50 En ce qui concerne l'argument du gouvernement allemand tiré de l'objectif d'une simplification du paiement de la TVA, il y a lieu de rappeler que, selon une jurisprudence constante, si, en vertu de la phrase introductive de l'article 13, A, paragraphe 1, de la sixième directive, les États membres fixent les conditions des exonérations afin d'en assurer l'application correcte et simple et de prévenir toute fraude, toute évasion et tous abus éventuels, ces conditions ne sauraient porter sur la définition du contenu des exonérations prévues (voir, notamment, arrêts du 7 mai 1998, Commission/Espagne, C-124/96, Rec. p. I-2501, points 11 et 12, et du 11 janvier 2001, Commission/France, précité, point 26).
51 Dès lors, dans une situation telle que celle en l'espèce, dans laquelle la réglementation nationale en cause ne satisfait pas aux critères de l'exonération prévue à l'article 13, A, paragraphe 1, sous i), de la sixième directive, le fait qu'elle constituerait une mesure de simplification fiscale est dénué de pertinence.

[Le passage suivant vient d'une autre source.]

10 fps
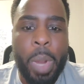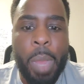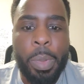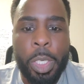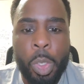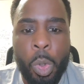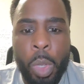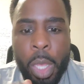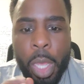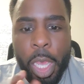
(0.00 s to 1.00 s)
when I was in school.
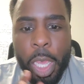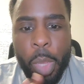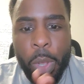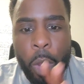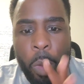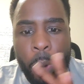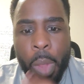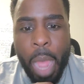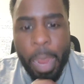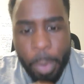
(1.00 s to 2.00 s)
You a goat, bro.
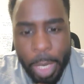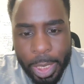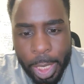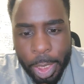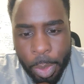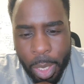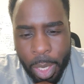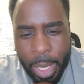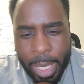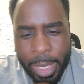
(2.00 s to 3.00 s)
I appreciate you.
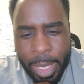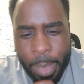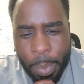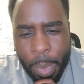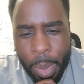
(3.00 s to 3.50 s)
Is it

52 Il y a donc lieu de conclure que, en exonérant de la TVA les activités de recherche exercées à titre onéreux par des établissements publics d'enseignement supérieur, au titre de l'article 4, point 21a, de l'UStG, la République fédérale d'Allemagne a manqué aux obligations qui lui incombent en vertu de l'article 2 de la sixième directive.
Sur les dépens
53 Aux termes de l'article 69, paragraphe 2, du règlement de procédure, toute partie qui succombe est condamnée aux dépens, s'il est conclu en ce sens. La Commission ayant conclu à la condamnation de la République fédérale d'Allemagne et celle-ci ayant succombé en ses moyens, il y a lieu de la condamner aux dépens.
Par ces motifs,
LA COUR
(cinquième chambre)
déclare et arrête:
1) En exonérant de la taxe sur la valeur ajoutée les activités de recherche exercées à titre onéreux par des établissements publics d'enseignement supérieur, au titre de l'article 4, point 21a, de l'Umsatzsteuergesetz (loi relative à la taxe sur le chiffre d'affaires) du 27 avril 1993, tel que modifié par l'article 4, paragraphe 5, de l'Umsatzsteuergesetz-Änderungsgesetz du 12 décembre 1996, la République fédérale d'Allemagne a manqué aux obligations qui lui incombent en vertu de l'article 2 de la sixième directive 77/388/CEE du Conseil, du 17 mai 1977, en matière d'harmonisation des législations des États membres relatives aux taxes sur le chiffre d'affaires - Système commun de taxe sur la valeur ajoutée: assiette uniforme.
2) La République fédérale d'Allemagne est condamnée au dépens.